● What needs to be done:
Give back an exact copy of the listing that follows, without the pictures.

● Provided data:
⁂

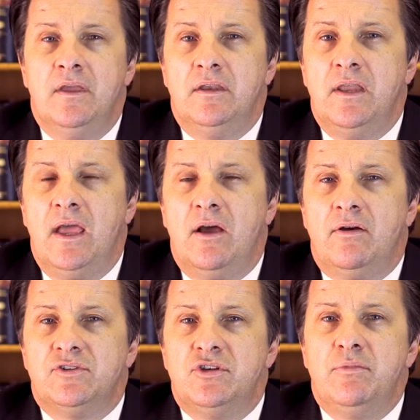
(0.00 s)
Now,
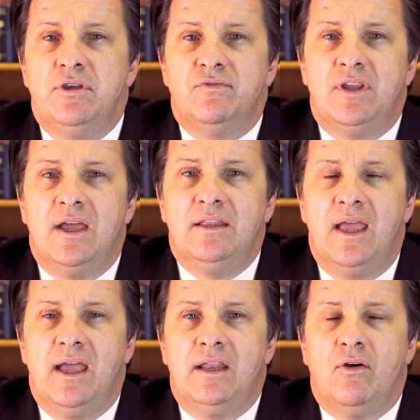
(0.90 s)
assuming you've done
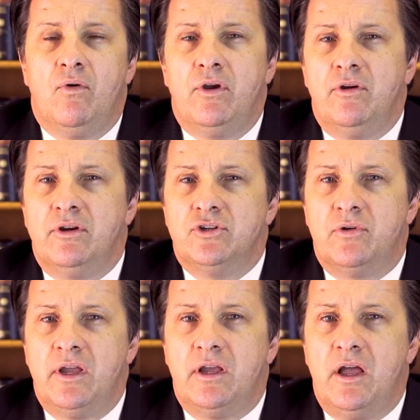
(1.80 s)
that, or you're in
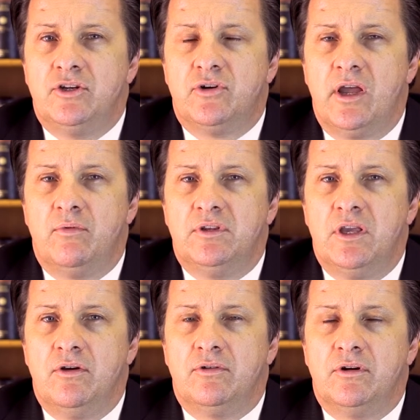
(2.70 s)
direct contract with the
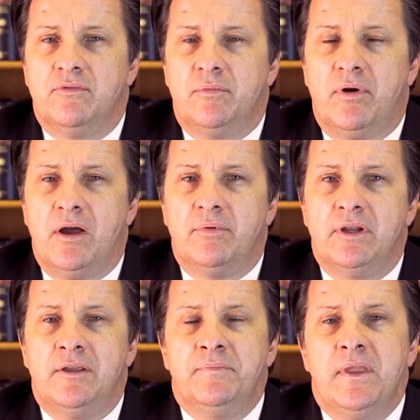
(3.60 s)
owner of the
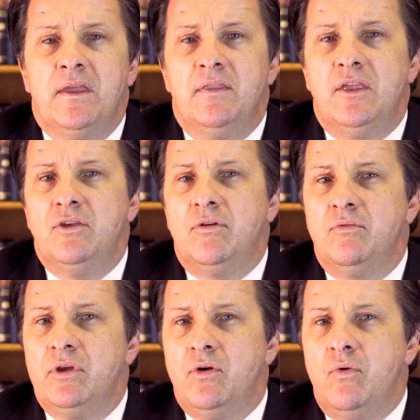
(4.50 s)
property, then you can
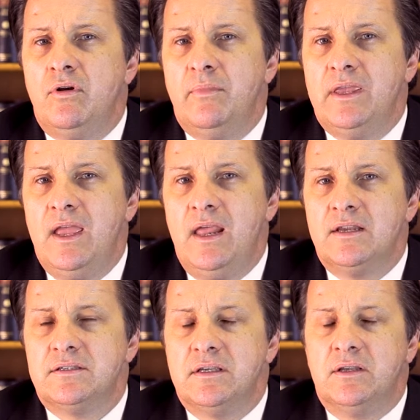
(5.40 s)
record a
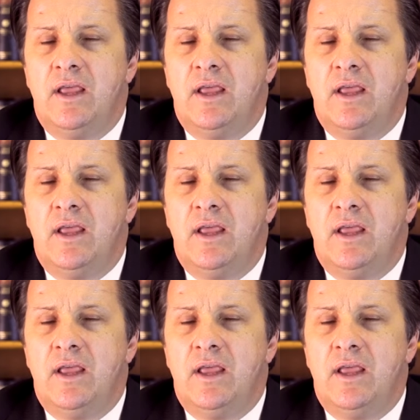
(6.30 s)
mechanics lien.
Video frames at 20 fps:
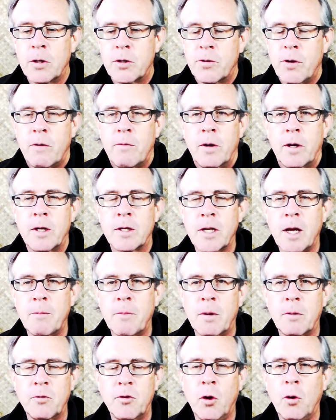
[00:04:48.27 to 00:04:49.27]
whatsoever because
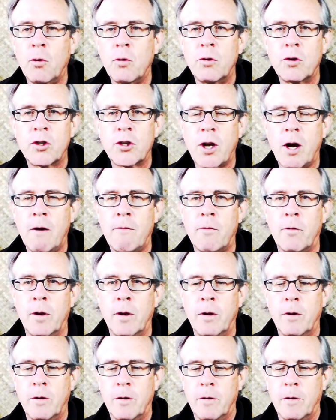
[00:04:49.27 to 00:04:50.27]
I'm total sovereign.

⁂

● Expected answer:
(0.00 s)
Now,
(0.90 s)
assuming you've done
(1.80 s)
that, or you're in
(2.70 s)
direct contract with the
(3.60 s)
owner of the
(4.50 s)
property, then you can
(5.40 s)
record a
(6.30 s)
mechanics lien.
Video frames at 20 fps:
[00:04:48.27 to 00:04:49.27]
whatsoever because
[00:04:49.27 to 00:04:50.27]
I'm total sovereign.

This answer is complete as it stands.